Thursday, August 4, 2011
Keller has grown up on Foundland, or Nomansland as it is also called. It's an island populated entirely by women, all trying to rebuilt society after a nuclear apocalypse. They live their lives governed by strict rules, always aware of the ever-present threat of mutants - and worse, men - from outside the island.
But when Keller and some other girls discover a secret place from the Time Before, full of magazines and makeup and forbidden objects like mirrors, they start to question the truth of everything they've ever learned...
First of all, I loved the worldbuilding. Honestly, it didn't sound good on the book jacket flap. It sounded cheesy. But it turned out to be unique and interesting. The dystopian society is militant about avoiding the Pitfalls: sins like Decoration, Coquetry, Reflection, and Triviality. They dismiss beauty as weakness and relationships as full of flaws. Although that's not exactly a new concept, in Nomansland it was done in a new way. I did have a few issues with the story, but overall I thought it was an interesting read.
I will say the plot was a little lacking - in that there isn't really much of a plot for the first half of the book. It does pick up a little in time for a good finish, but overall it wasn't exactly action-packed or thrilling.

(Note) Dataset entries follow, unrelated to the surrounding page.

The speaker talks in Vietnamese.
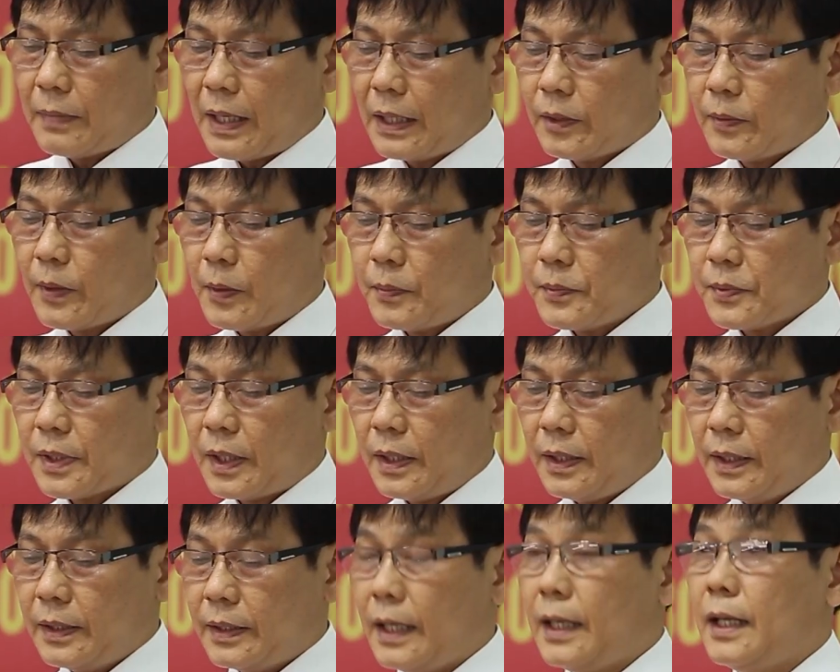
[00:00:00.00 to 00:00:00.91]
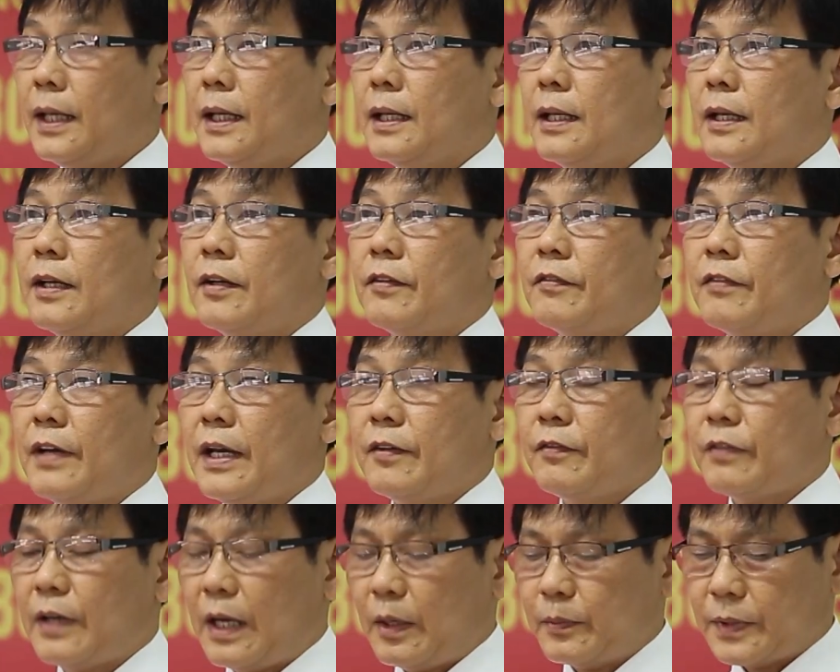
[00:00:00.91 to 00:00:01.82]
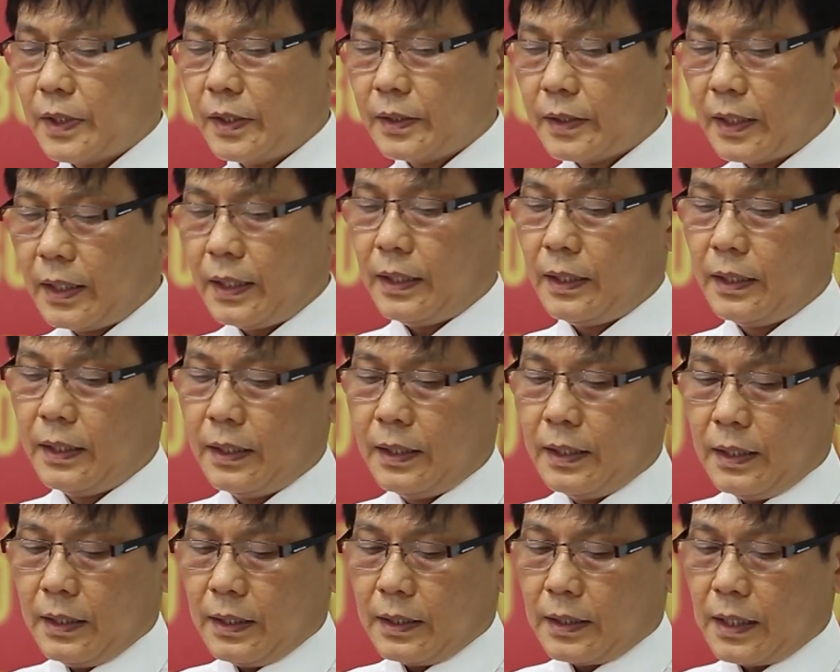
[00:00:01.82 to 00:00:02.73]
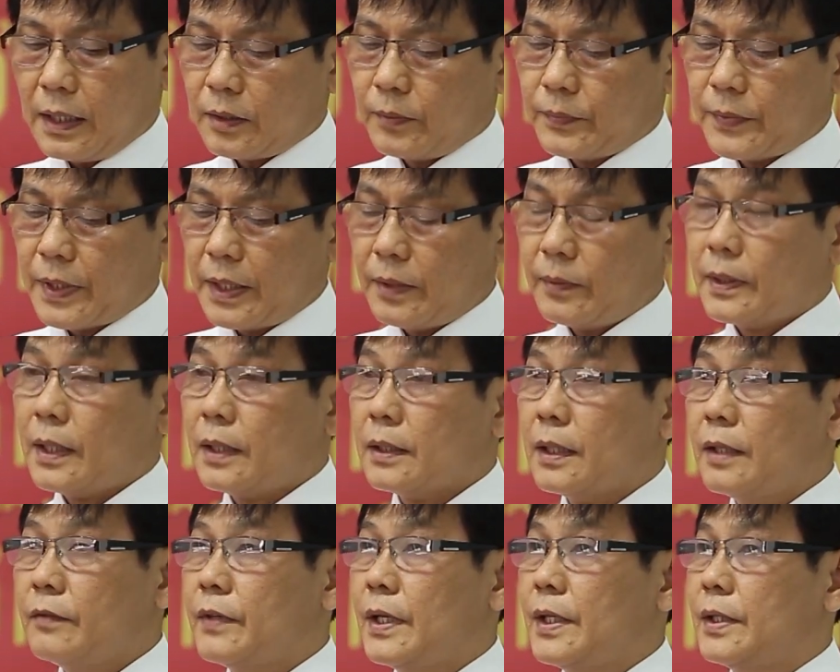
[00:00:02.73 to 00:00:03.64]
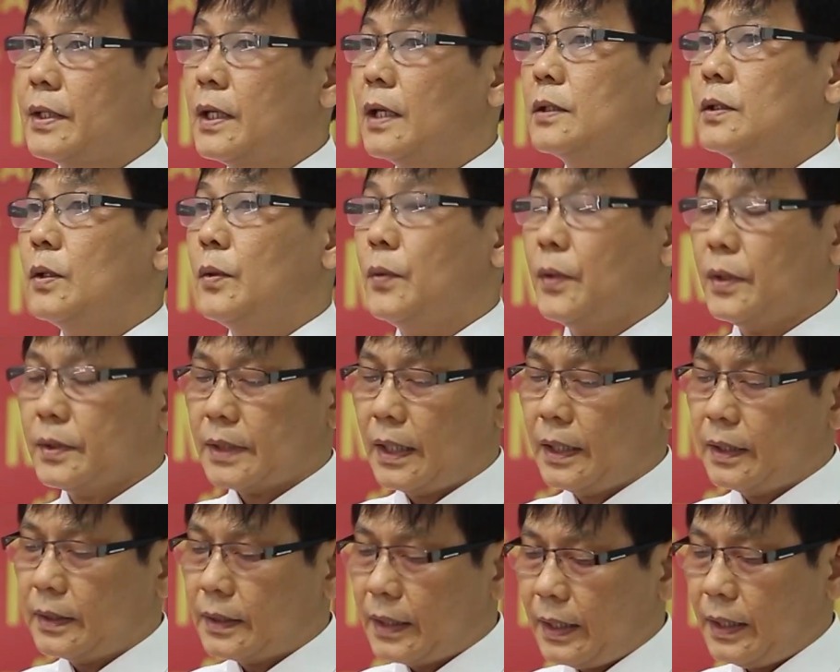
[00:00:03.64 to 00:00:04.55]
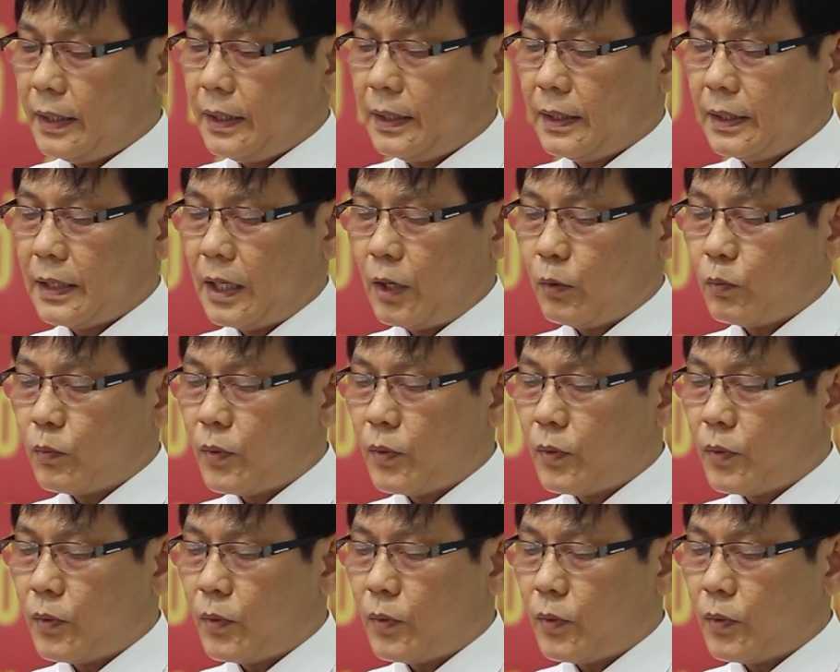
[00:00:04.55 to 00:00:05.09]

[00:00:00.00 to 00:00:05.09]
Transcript: Tầng Phó Giám đốc Sở Y tế tỉnh Quảng Ngãi Nguyễn Hoàng Hải cảm ơn sự quan tâm giúp đỡ, giao nhiệm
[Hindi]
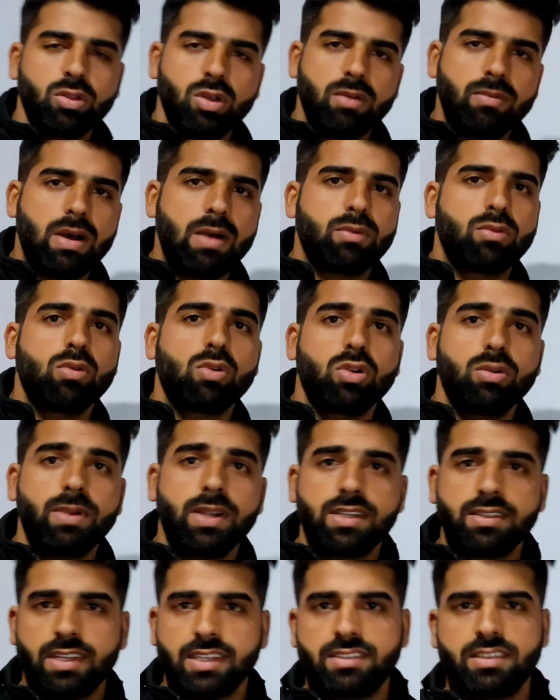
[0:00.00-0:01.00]
तो हम आपको
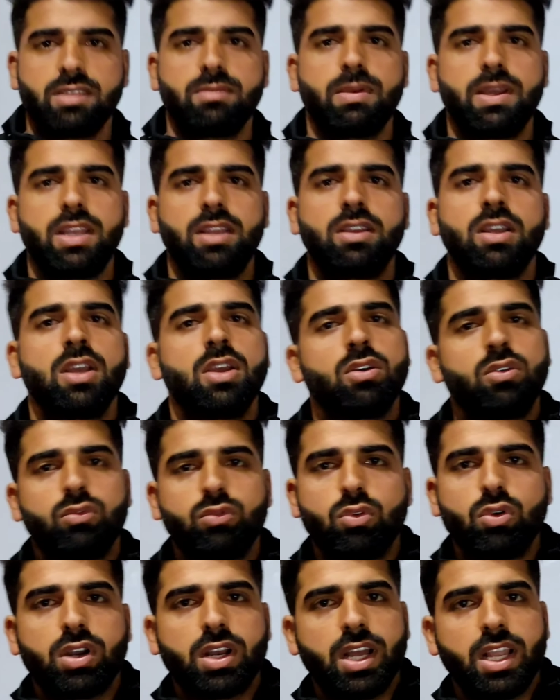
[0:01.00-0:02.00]
कमेंट सेक्शन में ही
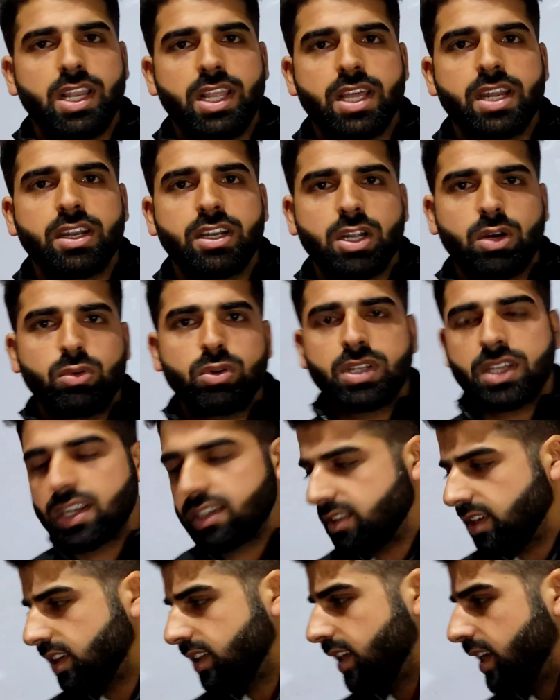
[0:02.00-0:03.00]
वो क्लियर डाउट
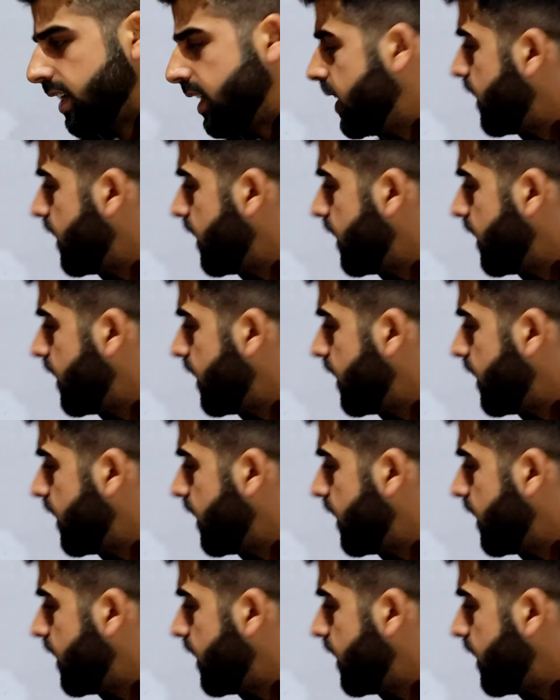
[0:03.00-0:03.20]
कर सकते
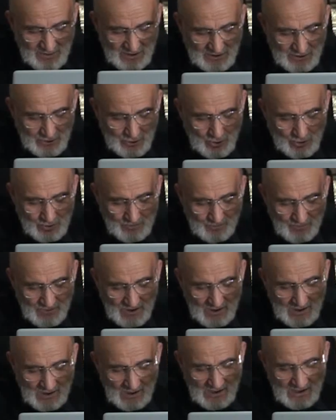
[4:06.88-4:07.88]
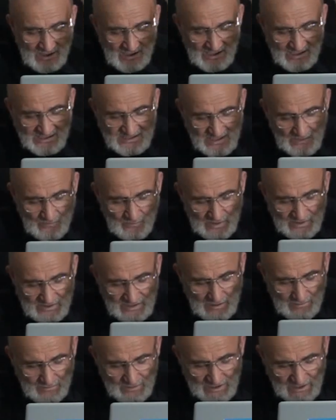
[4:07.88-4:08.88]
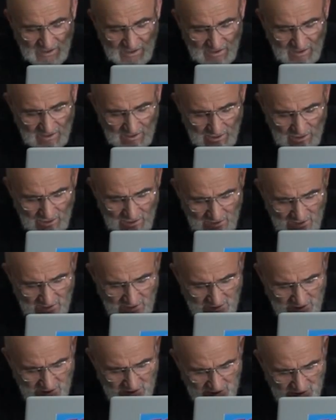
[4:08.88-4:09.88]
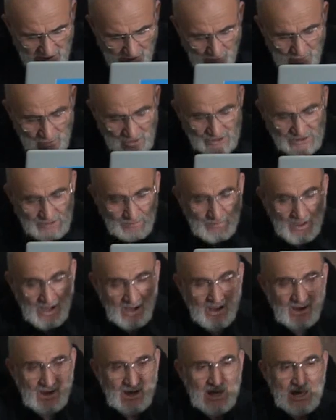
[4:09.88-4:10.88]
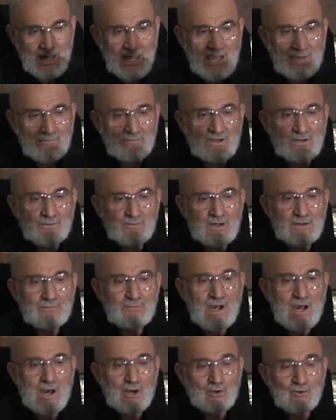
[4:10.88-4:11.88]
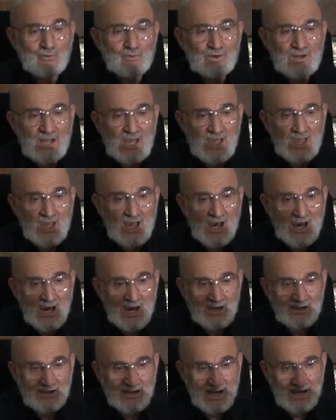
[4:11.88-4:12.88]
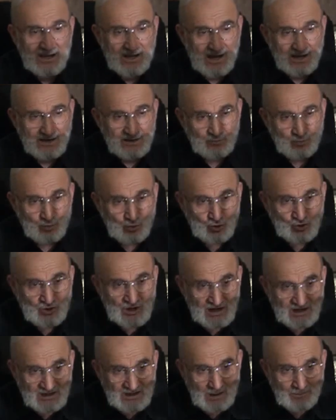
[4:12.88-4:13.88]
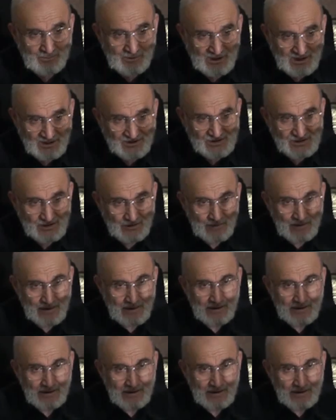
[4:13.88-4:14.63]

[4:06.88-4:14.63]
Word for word: bildiriyor. İhsan ve tebliğ e, onun için bak emri bil maruf nehyanı münkeri yapınız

And I'm a little confused why these girls, upon discovering a house essentially full of treasures, decide to hold a beauty pageant and play dress-up. I get that they've lived hard lives without beauty so they're excited about this new perspective and blah blah blah but really, if you're raised as a warrior from a young age you don't just melt into a puddle of overly feminine goo the first time you see makeup. You should be a little tougher than that. So I really didn't understand that part.
Oh, and the reproductive system on the island? A little icky.
I liked Keller, who I thought was both strong and interesting to read about. I really like Ms. Windsor, the somewhat-tyrannical leader. She was an interesting mix of psychotic and rationally intelligent. At one point, she describes her rise to power, which was fascinating, and really gave her some unexpected depth.
Most of the side characters, though, I just didn't get. I don't even know what to write here... I just didn't get them.
Aside from the world building, the writing didn't appeal to me all that much. It wasn't actually flawed or anything, I think it's just an issue of personal preference.
(I apologize if this review is a little contradictory and confusing; it was a complex book and I still have mixed feelings about many parts of it.)
End Result: three stars. A decent book, but not amazingly excellent.